Required work –
Exactly as written, transcribe the data that follows.

Data in this exercise START

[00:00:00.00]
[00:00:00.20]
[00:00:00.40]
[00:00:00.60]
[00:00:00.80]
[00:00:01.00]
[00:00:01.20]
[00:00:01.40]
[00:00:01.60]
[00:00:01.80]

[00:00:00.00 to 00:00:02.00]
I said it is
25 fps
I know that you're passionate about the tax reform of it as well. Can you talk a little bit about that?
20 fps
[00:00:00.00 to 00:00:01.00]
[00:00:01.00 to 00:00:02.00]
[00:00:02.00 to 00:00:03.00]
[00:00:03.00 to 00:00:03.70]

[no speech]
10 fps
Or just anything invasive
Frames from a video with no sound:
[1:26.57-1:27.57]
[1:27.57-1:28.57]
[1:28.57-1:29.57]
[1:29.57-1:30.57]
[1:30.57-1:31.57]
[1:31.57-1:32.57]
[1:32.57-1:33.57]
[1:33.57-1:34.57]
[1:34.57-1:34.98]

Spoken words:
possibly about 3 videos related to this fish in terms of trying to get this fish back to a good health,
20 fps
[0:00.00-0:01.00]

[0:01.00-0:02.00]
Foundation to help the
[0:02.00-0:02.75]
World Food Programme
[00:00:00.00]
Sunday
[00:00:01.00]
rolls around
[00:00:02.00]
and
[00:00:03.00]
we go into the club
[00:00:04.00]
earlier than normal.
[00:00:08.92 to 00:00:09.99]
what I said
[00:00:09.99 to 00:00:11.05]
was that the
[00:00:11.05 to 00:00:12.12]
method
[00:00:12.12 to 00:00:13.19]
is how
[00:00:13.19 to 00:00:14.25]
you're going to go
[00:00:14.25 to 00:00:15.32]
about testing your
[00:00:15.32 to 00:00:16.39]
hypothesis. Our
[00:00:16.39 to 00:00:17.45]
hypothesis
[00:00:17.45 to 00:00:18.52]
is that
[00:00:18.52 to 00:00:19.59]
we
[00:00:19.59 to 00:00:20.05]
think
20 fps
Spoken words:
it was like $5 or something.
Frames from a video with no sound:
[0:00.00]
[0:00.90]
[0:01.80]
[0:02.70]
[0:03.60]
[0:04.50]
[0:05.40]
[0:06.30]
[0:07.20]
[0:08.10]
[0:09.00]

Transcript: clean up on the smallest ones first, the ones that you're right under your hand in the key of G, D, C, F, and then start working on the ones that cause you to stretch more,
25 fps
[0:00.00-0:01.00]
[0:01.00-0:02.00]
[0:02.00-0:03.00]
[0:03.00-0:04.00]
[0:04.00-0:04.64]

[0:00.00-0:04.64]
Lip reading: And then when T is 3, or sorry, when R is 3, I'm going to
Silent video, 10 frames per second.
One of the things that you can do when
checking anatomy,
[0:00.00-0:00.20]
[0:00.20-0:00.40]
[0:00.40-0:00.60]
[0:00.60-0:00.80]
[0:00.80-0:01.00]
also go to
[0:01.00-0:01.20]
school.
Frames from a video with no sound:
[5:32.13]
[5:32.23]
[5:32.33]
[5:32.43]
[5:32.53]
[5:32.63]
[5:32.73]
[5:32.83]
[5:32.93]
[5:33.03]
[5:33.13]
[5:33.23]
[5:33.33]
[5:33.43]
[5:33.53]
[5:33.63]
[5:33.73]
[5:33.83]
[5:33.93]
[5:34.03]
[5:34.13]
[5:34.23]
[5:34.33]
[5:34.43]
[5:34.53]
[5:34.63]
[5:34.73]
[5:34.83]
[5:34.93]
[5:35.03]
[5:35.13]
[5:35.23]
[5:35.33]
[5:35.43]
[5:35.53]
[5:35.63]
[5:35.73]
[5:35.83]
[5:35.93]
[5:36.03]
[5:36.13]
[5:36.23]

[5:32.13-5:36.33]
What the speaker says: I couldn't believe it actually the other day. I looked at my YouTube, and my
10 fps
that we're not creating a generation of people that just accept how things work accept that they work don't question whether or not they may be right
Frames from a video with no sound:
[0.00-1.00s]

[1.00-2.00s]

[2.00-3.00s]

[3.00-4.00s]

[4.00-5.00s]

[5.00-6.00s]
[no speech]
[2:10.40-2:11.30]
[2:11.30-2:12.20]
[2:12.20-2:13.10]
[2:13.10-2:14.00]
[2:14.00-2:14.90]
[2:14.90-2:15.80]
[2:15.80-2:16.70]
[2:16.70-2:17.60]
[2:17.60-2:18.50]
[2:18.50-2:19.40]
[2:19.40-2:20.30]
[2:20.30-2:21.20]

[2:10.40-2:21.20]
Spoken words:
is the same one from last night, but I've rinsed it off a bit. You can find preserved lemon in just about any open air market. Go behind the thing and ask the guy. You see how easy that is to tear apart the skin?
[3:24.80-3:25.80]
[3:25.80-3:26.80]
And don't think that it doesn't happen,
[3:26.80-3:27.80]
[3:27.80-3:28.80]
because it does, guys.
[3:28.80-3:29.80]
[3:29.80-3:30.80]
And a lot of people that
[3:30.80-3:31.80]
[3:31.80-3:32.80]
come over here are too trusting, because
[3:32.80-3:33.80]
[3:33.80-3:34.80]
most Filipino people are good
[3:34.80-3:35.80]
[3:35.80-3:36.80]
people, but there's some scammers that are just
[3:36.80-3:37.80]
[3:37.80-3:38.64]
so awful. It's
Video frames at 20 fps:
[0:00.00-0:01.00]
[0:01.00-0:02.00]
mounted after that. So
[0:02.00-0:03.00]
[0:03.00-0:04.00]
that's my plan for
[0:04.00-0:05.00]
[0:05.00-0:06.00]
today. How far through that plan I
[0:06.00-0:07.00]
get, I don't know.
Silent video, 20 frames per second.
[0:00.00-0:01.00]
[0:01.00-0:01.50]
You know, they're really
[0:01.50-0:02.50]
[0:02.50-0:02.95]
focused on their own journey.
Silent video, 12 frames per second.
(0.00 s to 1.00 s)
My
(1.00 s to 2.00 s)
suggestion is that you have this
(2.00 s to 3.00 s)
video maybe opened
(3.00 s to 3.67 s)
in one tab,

Data in this exercise END

Response to this exercise –
[00:00:00.00]
[00:00:00.20]
[00:00:00.40]
[00:00:00.60]
[00:00:00.80]
[00:00:01.00]
[00:00:01.20]
[00:00:01.40]
[00:00:01.60]
[00:00:01.80]

[00:00:00.00 to 00:00:02.00]
I said it is
25 fps
I know that you're passionate about the tax reform of it as well. Can you talk a little bit about that?
20 fps
[00:00:00.00 to 00:00:01.00]
[00:00:01.00 to 00:00:02.00]
[00:00:02.00 to 00:00:03.00]
[00:00:03.00 to 00:00:03.70]

[no speech]
10 fps
Or just anything invasive
Frames from a video with no sound:
[1:26.57-1:27.57]
[1:27.57-1:28.57]
[1:28.57-1:29.57]
[1:29.57-1:30.57]
[1:30.57-1:31.57]
[1:31.57-1:32.57]
[1:32.57-1:33.57]
[1:33.57-1:34.57]
[1:34.57-1:34.98]

Spoken words:
possibly about 3 videos related to this fish in terms of trying to get this fish back to a good health,
20 fps
[0:00.00-0:01.00]

[0:01.00-0:02.00]
Foundation to help the
[0:02.00-0:02.75]
World Food Programme
[00:00:00.00]
Sunday
[00:00:01.00]
rolls around
[00:00:02.00]
and
[00:00:03.00]
we go into the club
[00:00:04.00]
earlier than normal.
[00:00:08.92 to 00:00:09.99]
what I said
[00:00:09.99 to 00:00:11.05]
was that the
[00:00:11.05 to 00:00:12.12]
method
[00:00:12.12 to 00:00:13.19]
is how
[00:00:13.19 to 00:00:14.25]
you're going to go
[00:00:14.25 to 00:00:15.32]
about testing your
[00:00:15.32 to 00:00:16.39]
hypothesis. Our
[00:00:16.39 to 00:00:17.45]
hypothesis
[00:00:17.45 to 00:00:18.52]
is that
[00:00:18.52 to 00:00:19.59]
we
[00:00:19.59 to 00:00:20.05]
think
20 fps
Spoken words:
it was like $5 or something.
Frames from a video with no sound:
[0:00.00]
[0:00.90]
[0:01.80]
[0:02.70]
[0:03.60]
[0:04.50]
[0:05.40]
[0:06.30]
[0:07.20]
[0:08.10]
[0:09.00]

Transcript: clean up on the smallest ones first, the ones that you're right under your hand in the key of G, D, C, F, and then start working on the ones that cause you to stretch more,
25 fps
[0:00.00-0:01.00]
[0:01.00-0:02.00]
[0:02.00-0:03.00]
[0:03.00-0:04.00]
[0:04.00-0:04.64]

[0:00.00-0:04.64]
Lip reading: And then when T is 3, or sorry, when R is 3, I'm going to
Silent video, 10 frames per second.
One of the things that you can do when
checking anatomy,
[0:00.00-0:00.20]
[0:00.20-0:00.40]
[0:00.40-0:00.60]
[0:00.60-0:00.80]
[0:00.80-0:01.00]
also go to
[0:01.00-0:01.20]
school.
Frames from a video with no sound:
[5:32.13]
[5:32.23]
[5:32.33]
[5:32.43]
[5:32.53]
[5:32.63]
[5:32.73]
[5:32.83]
[5:32.93]
[5:33.03]
[5:33.13]
[5:33.23]
[5:33.33]
[5:33.43]
[5:33.53]
[5:33.63]
[5:33.73]
[5:33.83]
[5:33.93]
[5:34.03]
[5:34.13]
[5:34.23]
[5:34.33]
[5:34.43]
[5:34.53]
[5:34.63]
[5:34.73]
[5:34.83]
[5:34.93]
[5:35.03]
[5:35.13]
[5:35.23]
[5:35.33]
[5:35.43]
[5:35.53]
[5:35.63]
[5:35.73]
[5:35.83]
[5:35.93]
[5:36.03]
[5:36.13]
[5:36.23]

[5:32.13-5:36.33]
What the speaker says: I couldn't believe it actually the other day. I looked at my YouTube, and my
10 fps
that we're not creating a generation of people that just accept how things work accept that they work don't question whether or not they may be right
Frames from a video with no sound:
[0.00-1.00s]

[1.00-2.00s]

[2.00-3.00s]

[3.00-4.00s]

[4.00-5.00s]

[5.00-6.00s]
[no speech]
[2:10.40-2:11.30]
[2:11.30-2:12.20]
[2:12.20-2:13.10]
[2:13.10-2:14.00]
[2:14.00-2:14.90]
[2:14.90-2:15.80]
[2:15.80-2:16.70]
[2:16.70-2:17.60]
[2:17.60-2:18.50]
[2:18.50-2:19.40]
[2:19.40-2:20.30]
[2:20.30-2:21.20]

[2:10.40-2:21.20]
Spoken words:
is the same one from last night, but I've rinsed it off a bit. You can find preserved lemon in just about any open air market. Go behind the thing and ask the guy. You see how easy that is to tear apart the skin?
[3:24.80-3:25.80]
[3:25.80-3:26.80]
And don't think that it doesn't happen,
[3:26.80-3:27.80]
[3:27.80-3:28.80]
because it does, guys.
[3:28.80-3:29.80]
[3:29.80-3:30.80]
And a lot of people that
[3:30.80-3:31.80]
[3:31.80-3:32.80]
come over here are too trusting, because
[3:32.80-3:33.80]
[3:33.80-3:34.80]
most Filipino people are good
[3:34.80-3:35.80]
[3:35.80-3:36.80]
people, but there's some scammers that are just
[3:36.80-3:37.80]
[3:37.80-3:38.64]
so awful. It's
Video frames at 20 fps:
[0:00.00-0:01.00]
[0:01.00-0:02.00]
mounted after that. So
[0:02.00-0:03.00]
[0:03.00-0:04.00]
that's my plan for
[0:04.00-0:05.00]
[0:05.00-0:06.00]
today. How far through that plan I
[0:06.00-0:07.00]
get, I don't know.
Silent video, 20 frames per second.
[0:00.00-0:01.00]
[0:01.00-0:01.50]
You know, they're really
[0:01.50-0:02.50]
[0:02.50-0:02.95]
focused on their own journey.
Silent video, 12 frames per second.
(0.00 s to 1.00 s)
My
(1.00 s to 2.00 s)
suggestion is that you have this
(2.00 s to 3.00 s)
video maybe opened
(3.00 s to 3.67 s)
in one tab,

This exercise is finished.